►
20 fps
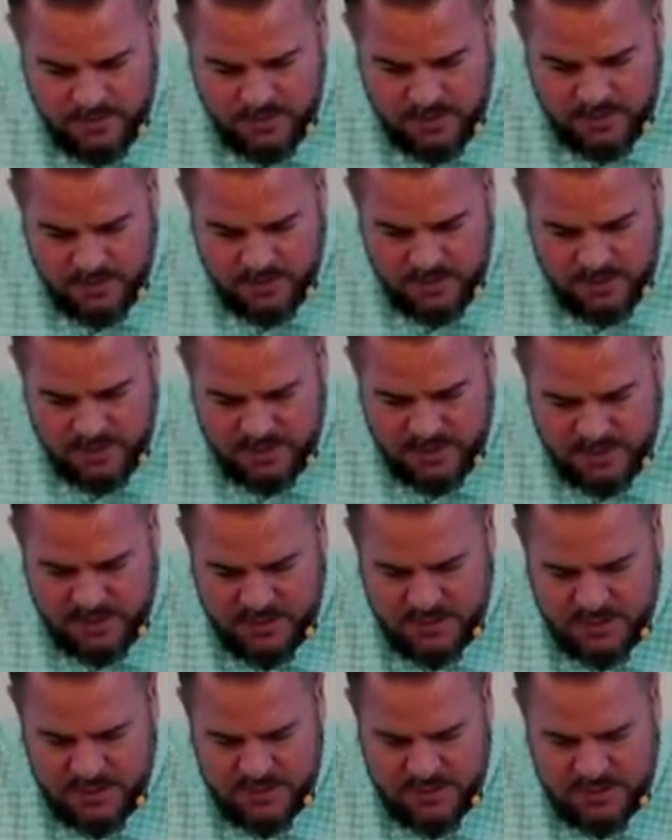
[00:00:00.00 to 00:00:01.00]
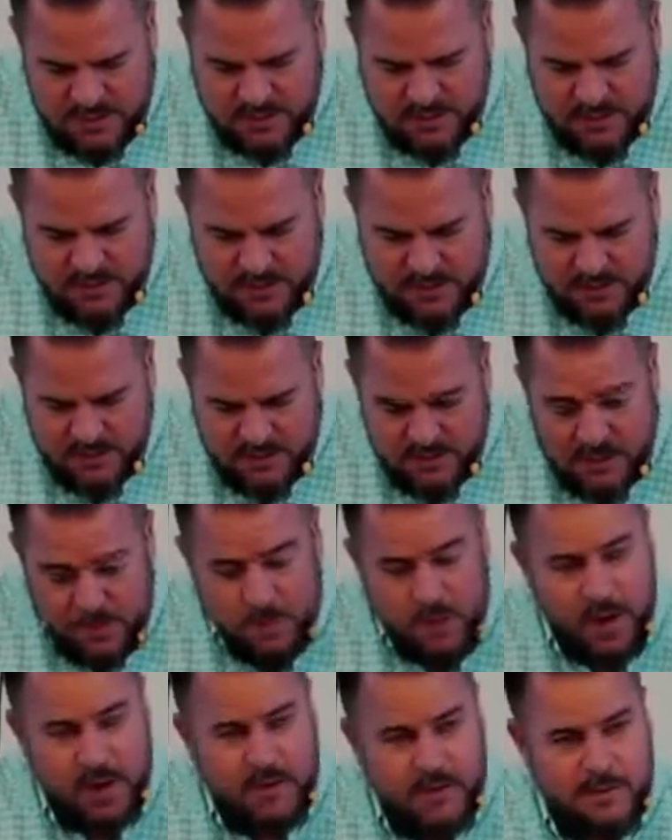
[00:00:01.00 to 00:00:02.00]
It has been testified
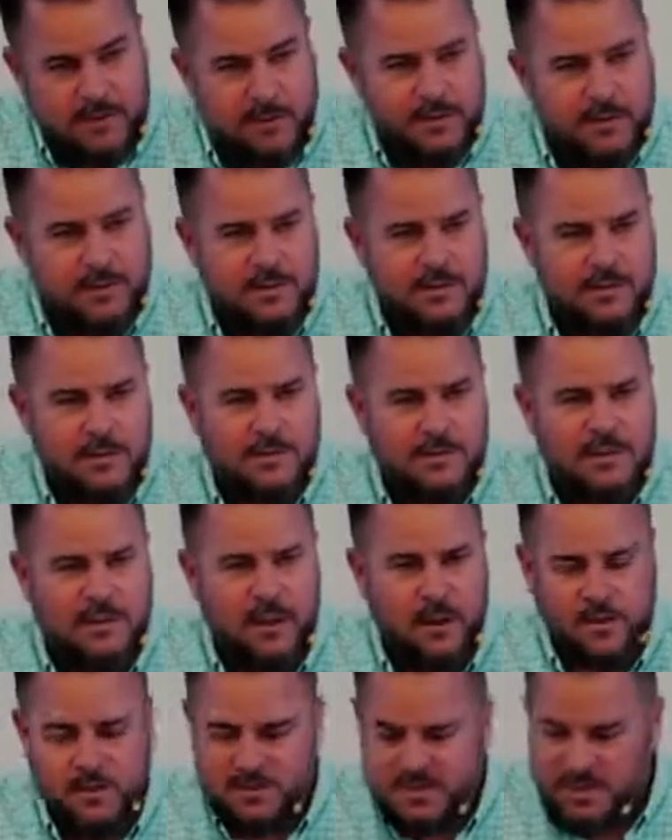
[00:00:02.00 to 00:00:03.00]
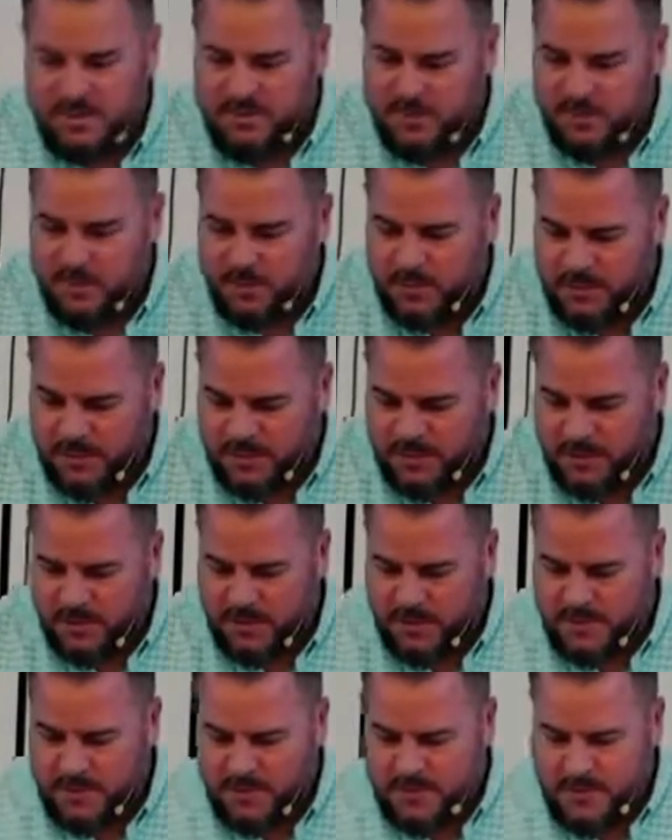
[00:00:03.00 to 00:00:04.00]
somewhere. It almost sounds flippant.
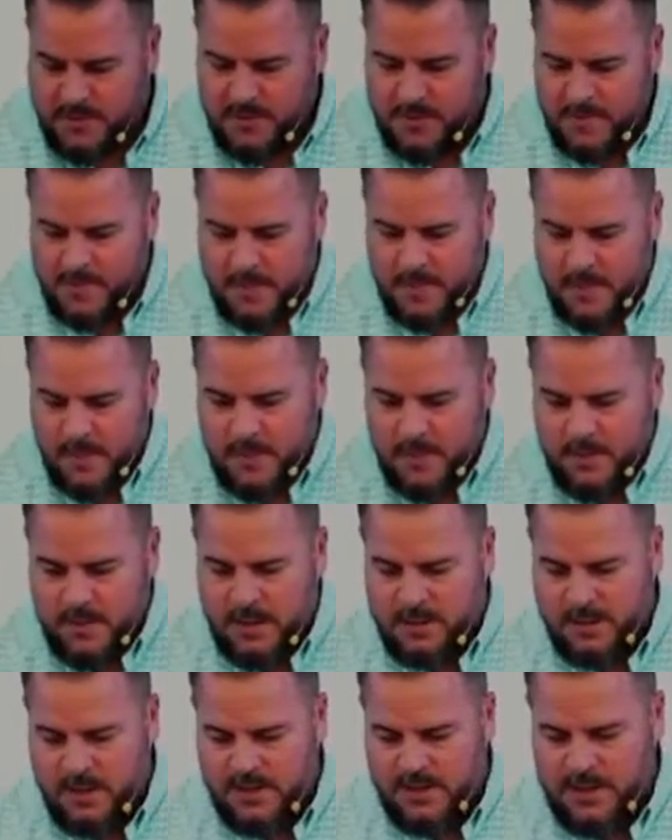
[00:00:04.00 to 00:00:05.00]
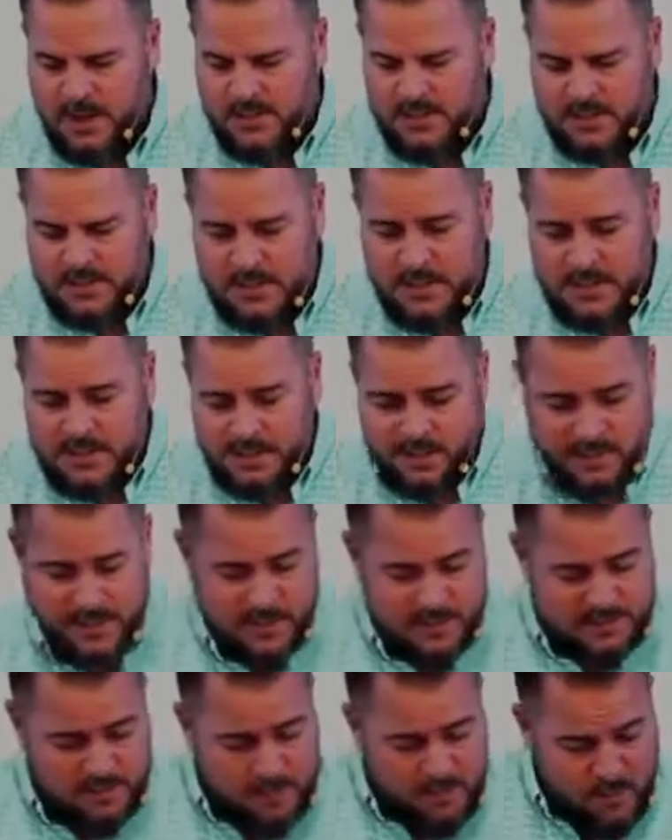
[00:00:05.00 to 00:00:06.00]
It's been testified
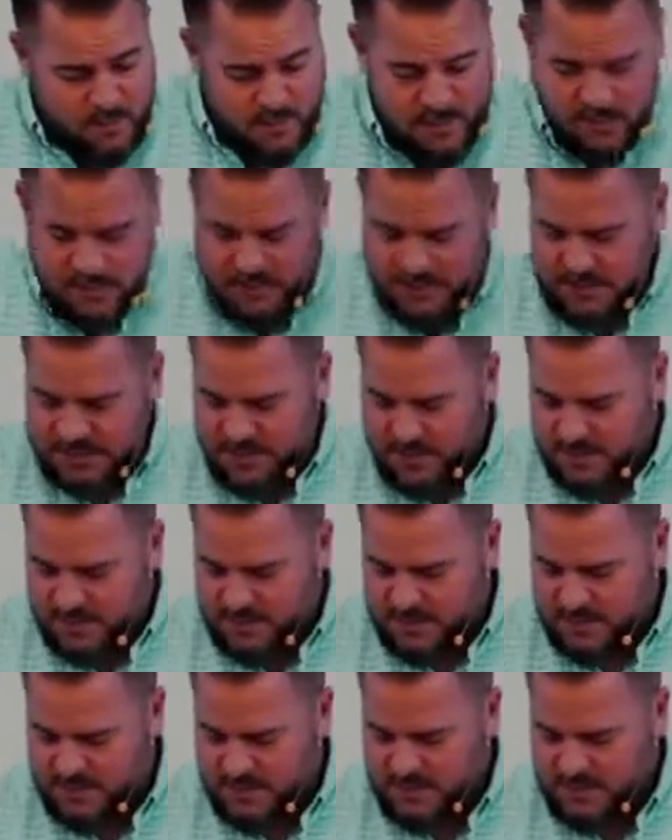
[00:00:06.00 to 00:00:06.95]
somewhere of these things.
◄
**The task:** The response should be the lines from the one containing "[00:00:00.00 to 00:00:01.00]" through the final line of the records, reproduced exactly and with every picture left out.

**Exercise result:**
[00:00:00.00 to 00:00:01.00]
[00:00:01.00 to 00:00:02.00]
It has been testified
[00:00:02.00 to 00:00:03.00]
[00:00:03.00 to 00:00:04.00]
somewhere. It almost sounds flippant.
[00:00:04.00 to 00:00:05.00]
[00:00:05.00 to 00:00:06.00]
It's been testified
[00:00:06.00 to 00:00:06.95]
somewhere of these things.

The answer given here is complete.